Expose yourself – design workshops in the real world
When I uploaded my slides from the recent IA Summit in Denver to slideshare, I had particular problems with uploading the speaker notes, which, still now, are not available. I’m a great believer in using simple slides as a visual enhancement to a spoken narrative, and so when those slides are posted on their own, there can be some strange interpretations.
In particular, I have one slide in that presentation which simply says ‘Expose Yourself’. On its own, it could be read as something of a mid-life crisis admission in a magistrates court, but in my defence (pun intended), it’s actually part of a series of slides that try to explain the benefits of opening the black box of design, to encourage collaboration with clients and stakeholders to maximise brain power and increase efficiency.
I recently worked on a project that had a quite specific definition of the design deliverables that were likely to be required, before we’d even understood the problems and thought about solutions. This sounds bad, but really, it isn’t. When we’re defining a statement of work that clients can agree to and sign off, especially for newer clients, we’re not yet in the position to sell them a period of time that’s largely undefined, that we’ll somehow magically fill with analysis and design. Pragmatically, we have to describe something tangible for delivery, based on our previous experience of similar projects, that is meaningful and understandable. Critically though, that ‘tangible something’ has scale – and that is where it gets interesting.
On the project in question, the design deliverable was pretty well-specified from the outset. But following the results of focus groups, it was clear that we needed to spend some serious thinking time trying to understand what the deliverable really needed to be – which was potentially quite different from what we’d anticipated. The scale of our ‘tangible something’ was measured in days, and in order to set our new course, we had to agree on the best use of those days. In this case, we proposed that to understand that, we should get all the project stakeholders to bring their thoughts and ideas to the table and that we spend a day working together on defining our goals and objectives and thinking about how that looks when we talk about structures, clusters, boxes and arrows. Yes. A design workshop.

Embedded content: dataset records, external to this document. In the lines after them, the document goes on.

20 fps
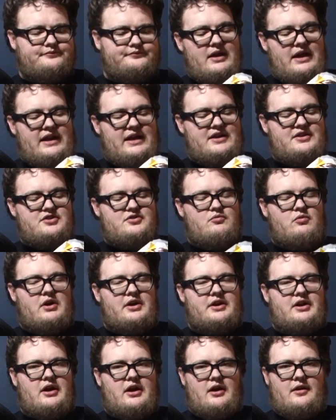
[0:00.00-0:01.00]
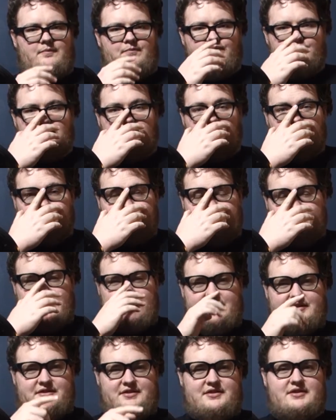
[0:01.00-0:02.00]
And I do wonder,
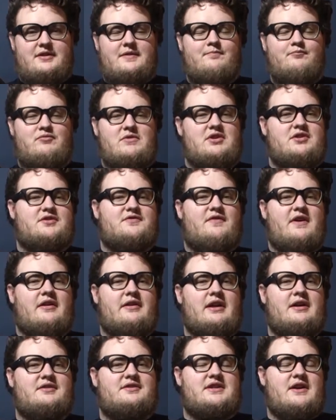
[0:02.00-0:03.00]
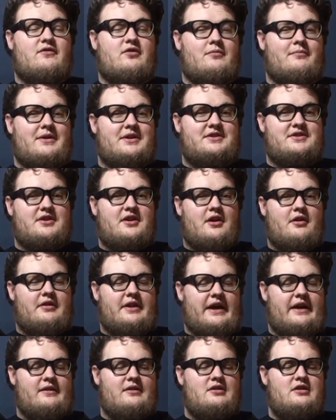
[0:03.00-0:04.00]
because it was found out several months ago
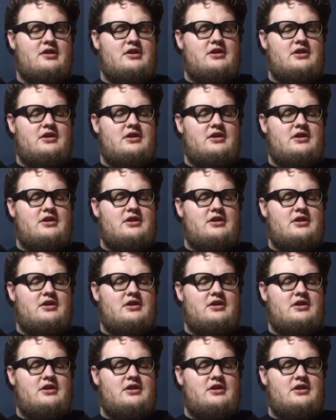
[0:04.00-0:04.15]
that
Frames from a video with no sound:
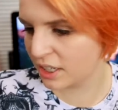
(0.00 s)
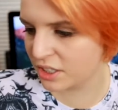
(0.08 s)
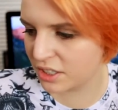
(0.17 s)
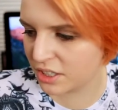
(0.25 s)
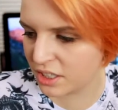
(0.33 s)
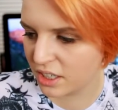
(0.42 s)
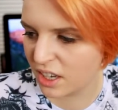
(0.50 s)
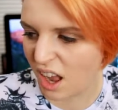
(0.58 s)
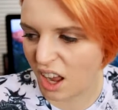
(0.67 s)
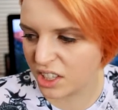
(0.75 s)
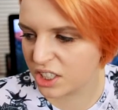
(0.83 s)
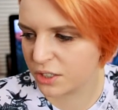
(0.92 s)
I just
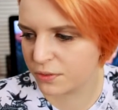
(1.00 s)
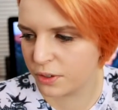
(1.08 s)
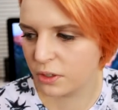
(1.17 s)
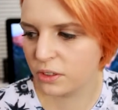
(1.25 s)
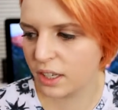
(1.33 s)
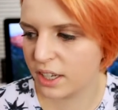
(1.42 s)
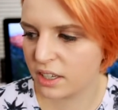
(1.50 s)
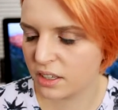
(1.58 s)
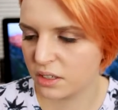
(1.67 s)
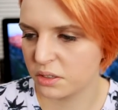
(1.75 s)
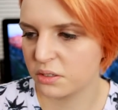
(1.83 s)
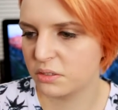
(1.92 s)
feel like,
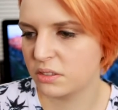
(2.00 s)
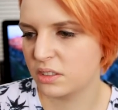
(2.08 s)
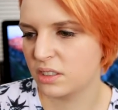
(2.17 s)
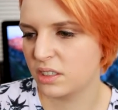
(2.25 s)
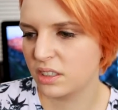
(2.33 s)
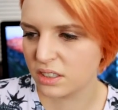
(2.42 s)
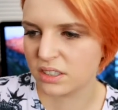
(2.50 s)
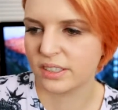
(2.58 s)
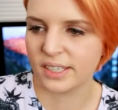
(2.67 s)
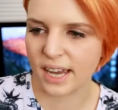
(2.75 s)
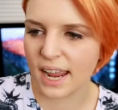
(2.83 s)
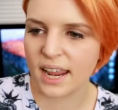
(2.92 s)
you know, in this
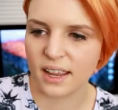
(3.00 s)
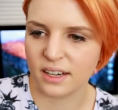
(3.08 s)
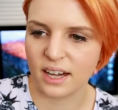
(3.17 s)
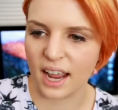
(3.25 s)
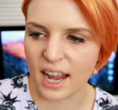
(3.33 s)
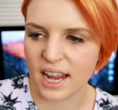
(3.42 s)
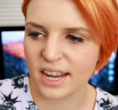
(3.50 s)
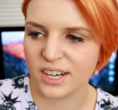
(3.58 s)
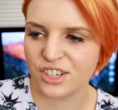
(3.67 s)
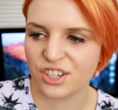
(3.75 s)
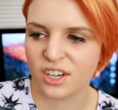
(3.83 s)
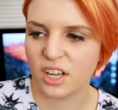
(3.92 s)
day and
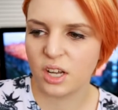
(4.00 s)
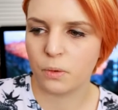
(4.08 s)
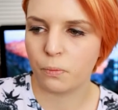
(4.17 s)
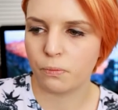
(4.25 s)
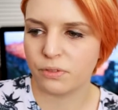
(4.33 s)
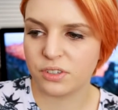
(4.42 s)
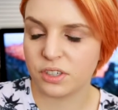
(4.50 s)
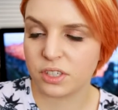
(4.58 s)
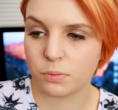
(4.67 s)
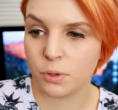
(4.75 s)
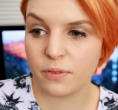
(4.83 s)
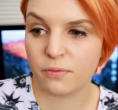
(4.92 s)
age,
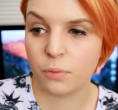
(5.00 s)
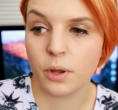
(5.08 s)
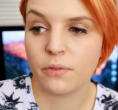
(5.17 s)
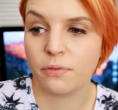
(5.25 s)
just we've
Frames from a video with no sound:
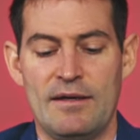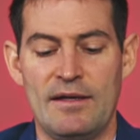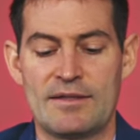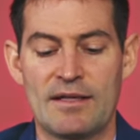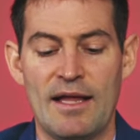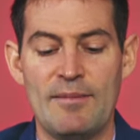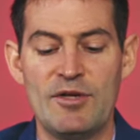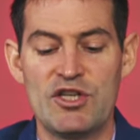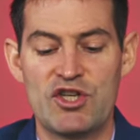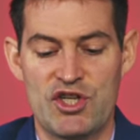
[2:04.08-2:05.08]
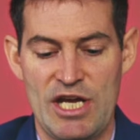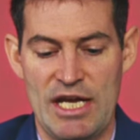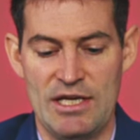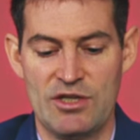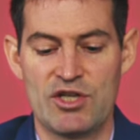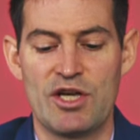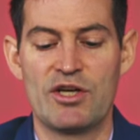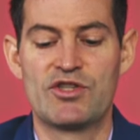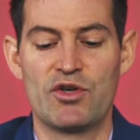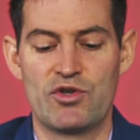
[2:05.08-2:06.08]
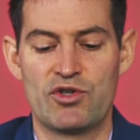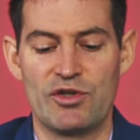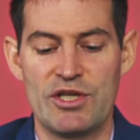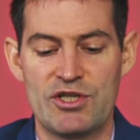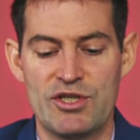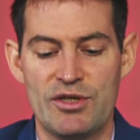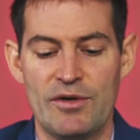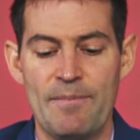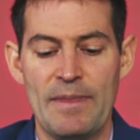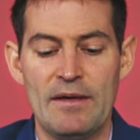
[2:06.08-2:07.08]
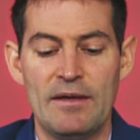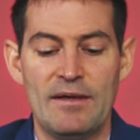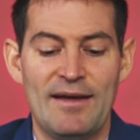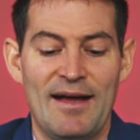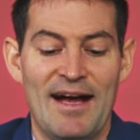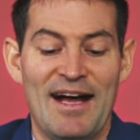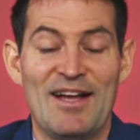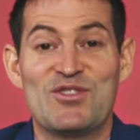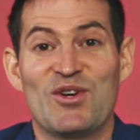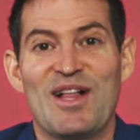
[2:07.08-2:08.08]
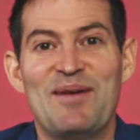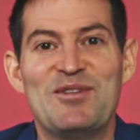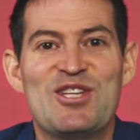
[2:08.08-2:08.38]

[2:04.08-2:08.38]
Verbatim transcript: Is climate change a social issue? Uh, so, climate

Design workshops can be super-effective for clarifying objectives, surfacing ideas, analysing research outcomes, using up flip charts and making swift progress through design challenges. But they are not for everyone. They’re not for all clients. They’re especially not for all designers. While more than one head is almost always better than just one head to solve a problem, there can be a reluctance on the part of professional problem-solvers to allow others to collaborate with them on that most cerebral of tasks. That’s why I say you have to expose yourself. Let clients, stakeholders and anybody else who might have an opinion be part of your process and maximise the benefit of all those brains being in the room. When you’re steering a new course for your project ship, it should be all hands on deck. If you want to hit new project targets, you should have all your brain-wood behind one arrow. If you want to continue with ridiculous project metaphors, you should all, well, actually, forget that one. The point is, design workshops really work, and if you’re not doing them, especially when you need to corral project stakeholders and think about design direction, then I really think you’re missing a trick. In this case, the workshop enabled us to clearly define the design requirements, scope out the next phase of work and turned on at least a hundred lightbulbs over people’s heads. In the end, just talking through design propositions in the workshop radically altered the client’s expectations for how their business could position themselves in the marketplace. We’re going to do another one soon, where I’ll expose myself some more, but better to be outed in the conference room of collaboration than stuck on my own in the black box of design.